* **Work order**
Go to the line with "Silent video, 10 frames per second." in the records below, then output it and each following line exactly, up to and including the line with "[6:19.00-6:20.00]". Skip pictures and add nothing.

* **Supplied data**
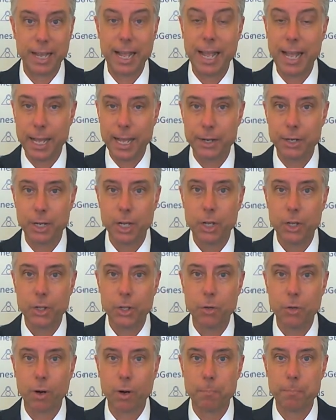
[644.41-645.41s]
and
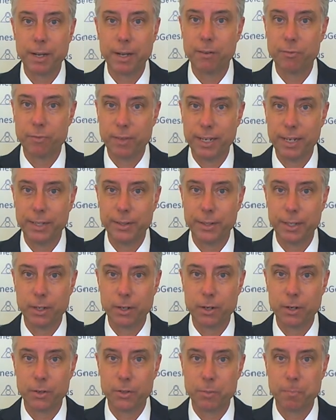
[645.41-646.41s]
you are benefiting the
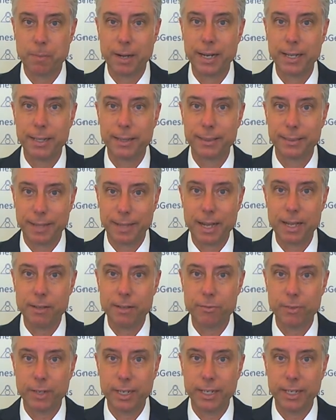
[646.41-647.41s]
earth by
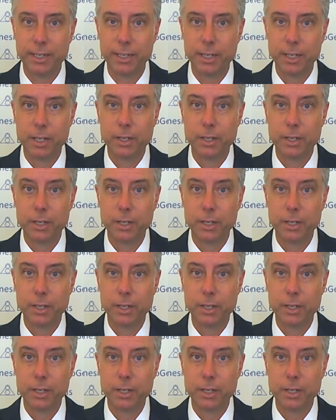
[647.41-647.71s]
enlivening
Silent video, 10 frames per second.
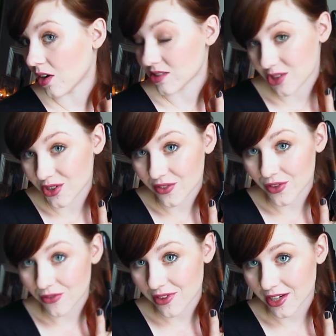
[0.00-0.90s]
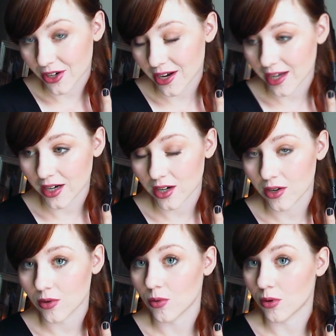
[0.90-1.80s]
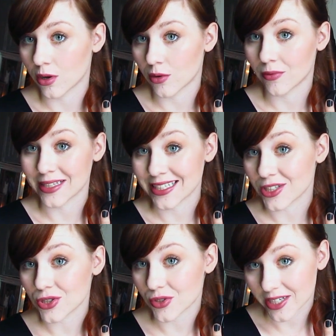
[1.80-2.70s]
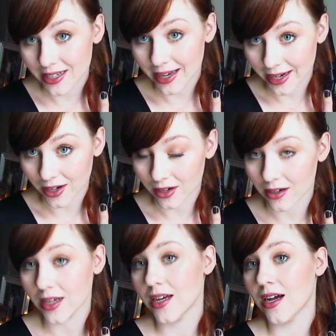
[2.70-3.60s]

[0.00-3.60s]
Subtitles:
Also, if you have thicker hair or really straight hair,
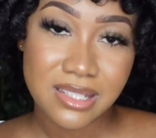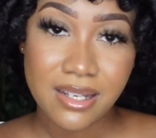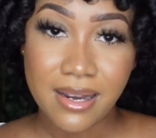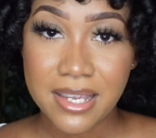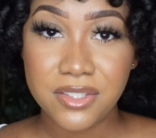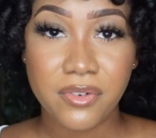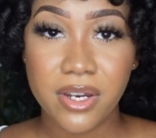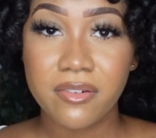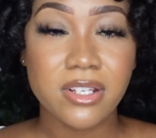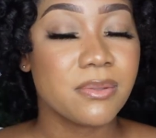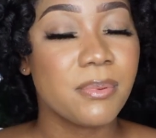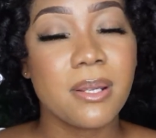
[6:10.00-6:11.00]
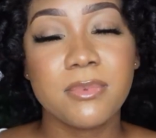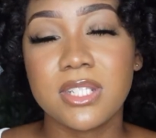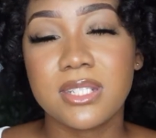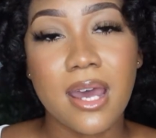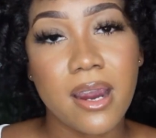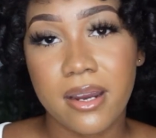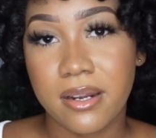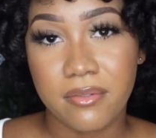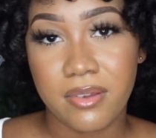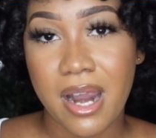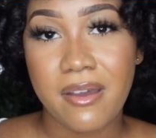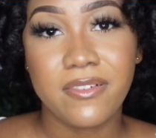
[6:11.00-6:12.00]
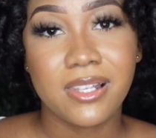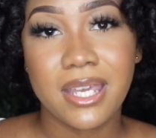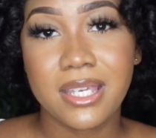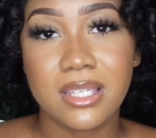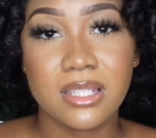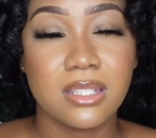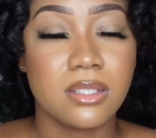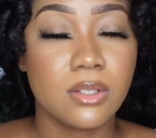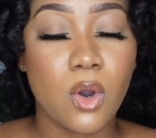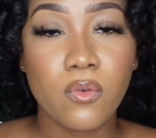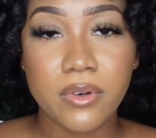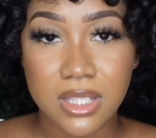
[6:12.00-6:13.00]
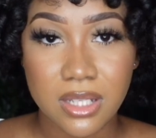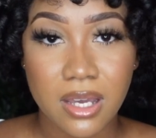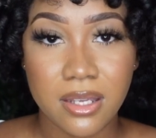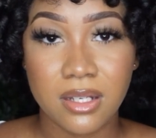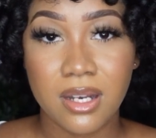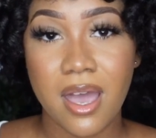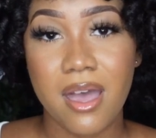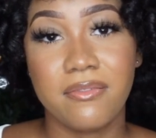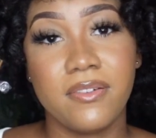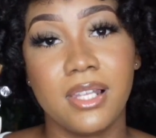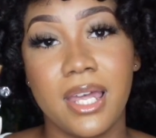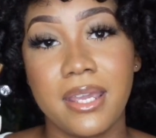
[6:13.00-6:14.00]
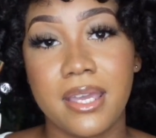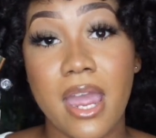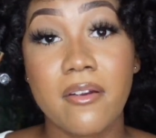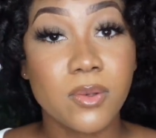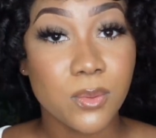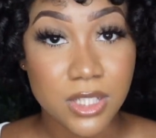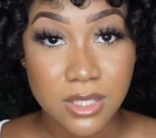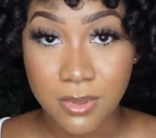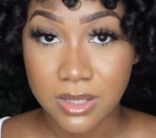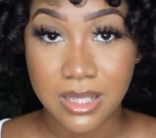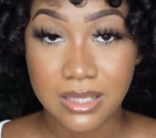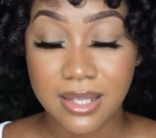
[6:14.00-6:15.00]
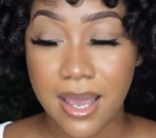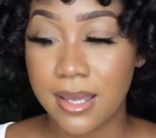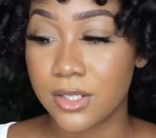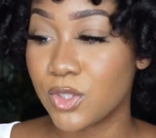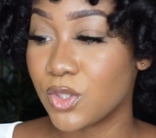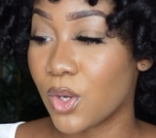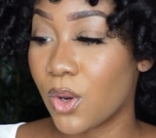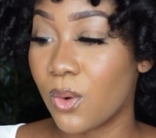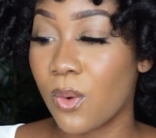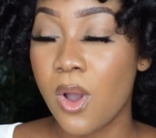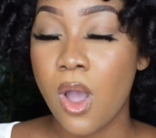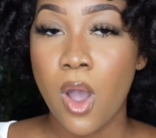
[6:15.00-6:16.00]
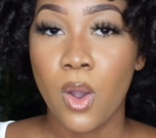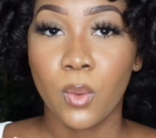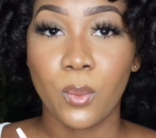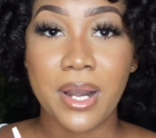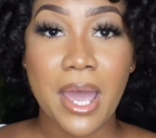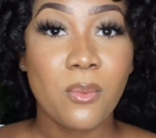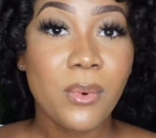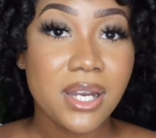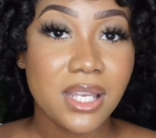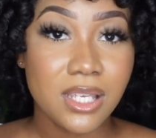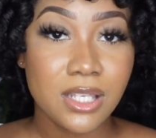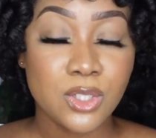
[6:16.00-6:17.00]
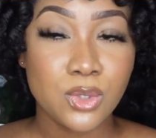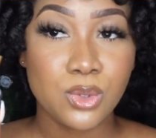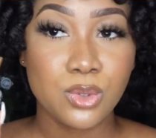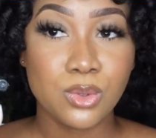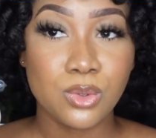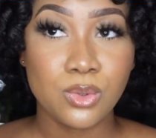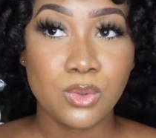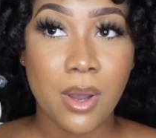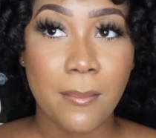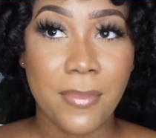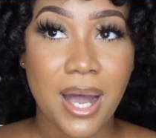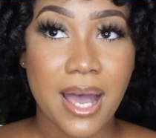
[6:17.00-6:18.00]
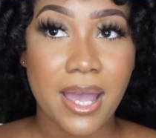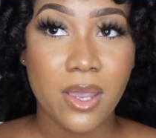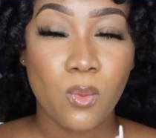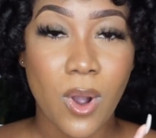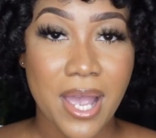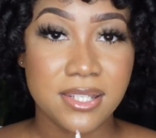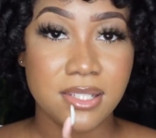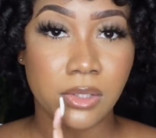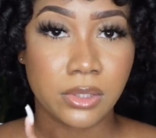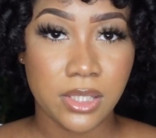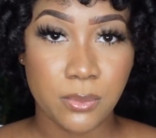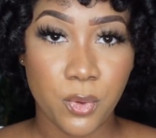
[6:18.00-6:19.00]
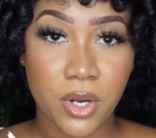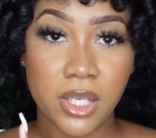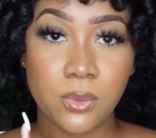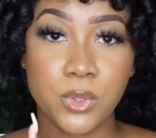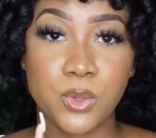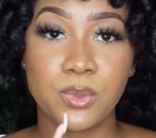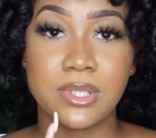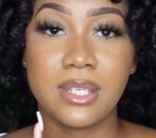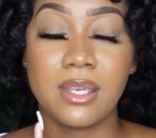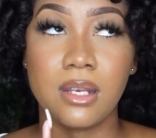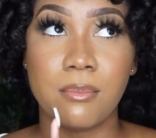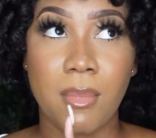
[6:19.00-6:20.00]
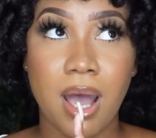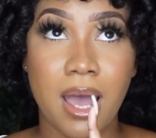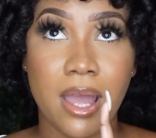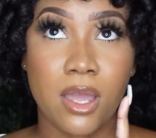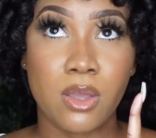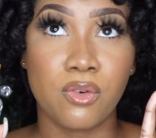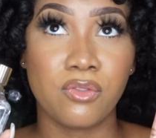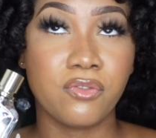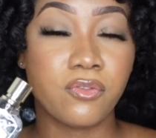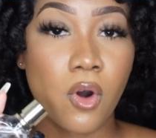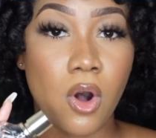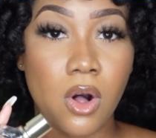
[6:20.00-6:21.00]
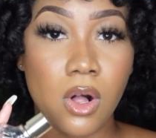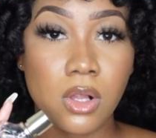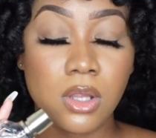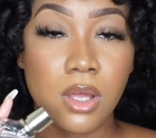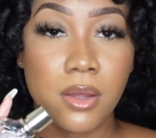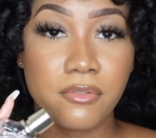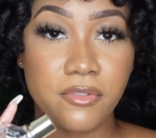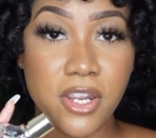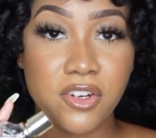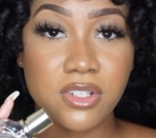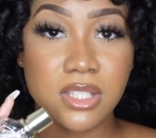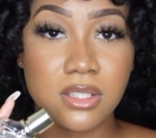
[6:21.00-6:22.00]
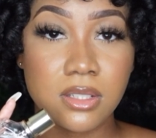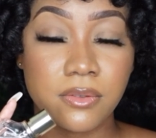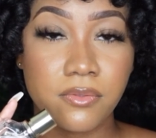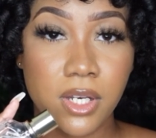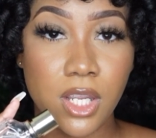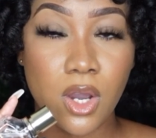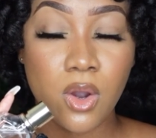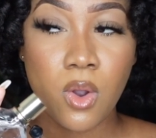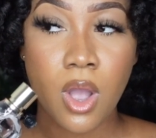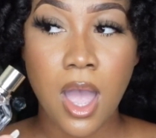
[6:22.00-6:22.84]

nice fragrance, but I'm just tired of it. I feel like it's overdone. I feel like everyone smells like that. So when I went in to buy YSL Libre, which was in my fall fragrance video,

* **Output for this task**
Silent video, 10 frames per second.
[0.00-0.90s]
[0.90-1.80s]
[1.80-2.70s]
[2.70-3.60s]

[0.00-3.60s]
Subtitles:
Also, if you have thicker hair or really straight hair,
[6:10.00-6:11.00]
[6:11.00-6:12.00]
[6:12.00-6:13.00]
[6:13.00-6:14.00]
[6:14.00-6:15.00]
[6:15.00-6:16.00]
[6:16.00-6:17.00]
[6:17.00-6:18.00]
[6:18.00-6:19.00]
[6:19.00-6:20.00]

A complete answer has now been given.